§ **ACTION ITEM**
Repeat everything in the data exactly except images.

########################################

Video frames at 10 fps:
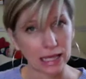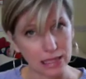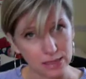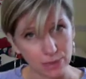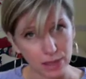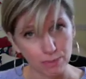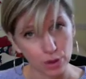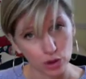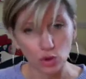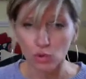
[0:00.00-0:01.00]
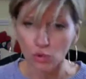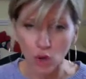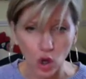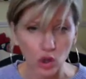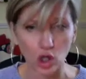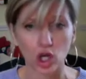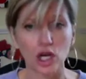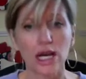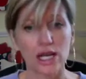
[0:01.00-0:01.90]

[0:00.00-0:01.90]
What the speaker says: and it's been put through a roller,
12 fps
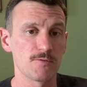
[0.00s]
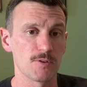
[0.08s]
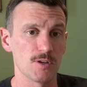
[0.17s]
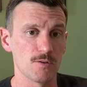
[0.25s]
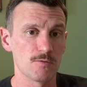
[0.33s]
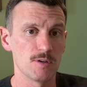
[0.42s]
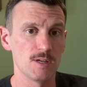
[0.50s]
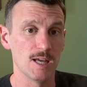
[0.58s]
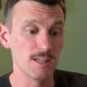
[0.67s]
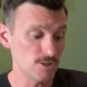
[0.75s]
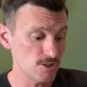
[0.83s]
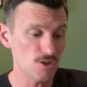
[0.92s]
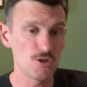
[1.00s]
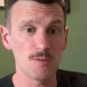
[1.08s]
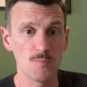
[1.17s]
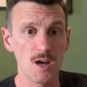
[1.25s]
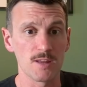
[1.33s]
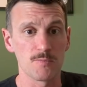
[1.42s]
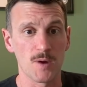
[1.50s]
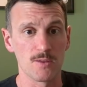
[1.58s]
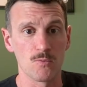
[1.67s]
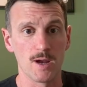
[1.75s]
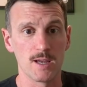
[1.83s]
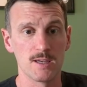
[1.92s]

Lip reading: for you. And this is a good month, by the way.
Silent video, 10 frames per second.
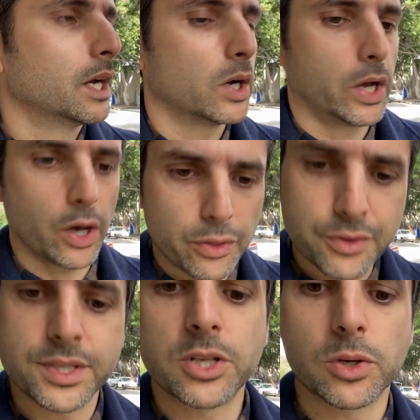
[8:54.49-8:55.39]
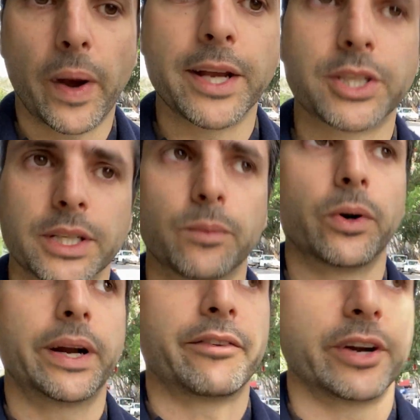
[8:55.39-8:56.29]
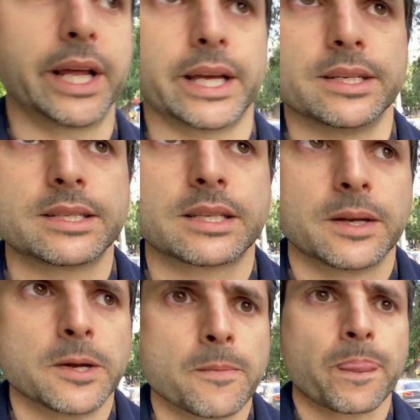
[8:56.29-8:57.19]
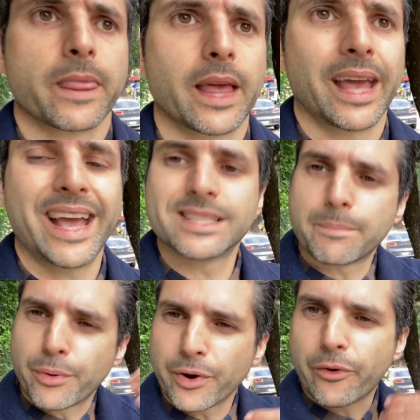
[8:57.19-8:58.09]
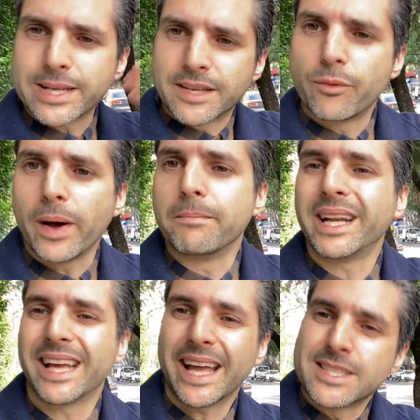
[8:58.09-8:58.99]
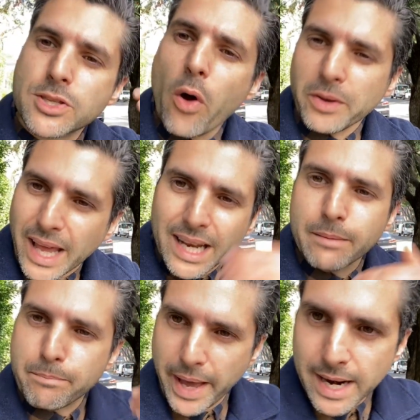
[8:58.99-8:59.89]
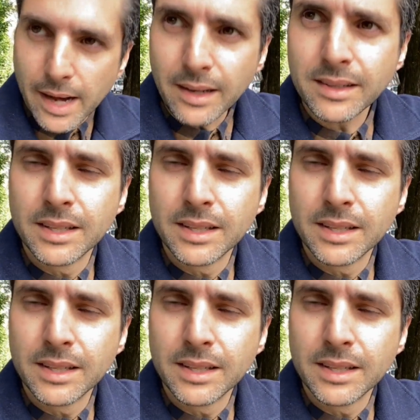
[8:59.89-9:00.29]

health situation, whatever it is a progressive one, meaning it's not getting better,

########################################

§ **RESPONSE BELOW**
Video frames at 10 fps:
[0:00.00-0:01.00]
[0:01.00-0:01.90]

[0:00.00-0:01.90]
What the speaker says: and it's been put through a roller,
12 fps
[0.00s]
[0.08s]
[0.17s]
[0.25s]
[0.33s]
[0.42s]
[0.50s]
[0.58s]
[0.67s]
[0.75s]
[0.83s]
[0.92s]
[1.00s]
[1.08s]
[1.17s]
[1.25s]
[1.33s]
[1.42s]
[1.50s]
[1.58s]
[1.67s]
[1.75s]
[1.83s]
[1.92s]

Lip reading: for you. And this is a good month, by the way.
Silent video, 10 frames per second.
[8:54.49-8:55.39]
[8:55.39-8:56.29]
[8:56.29-8:57.19]
[8:57.19-8:58.09]
[8:58.09-8:58.99]
[8:58.99-8:59.89]
[8:59.89-9:00.29]

health situation, whatever it is a progressive one, meaning it's not getting better,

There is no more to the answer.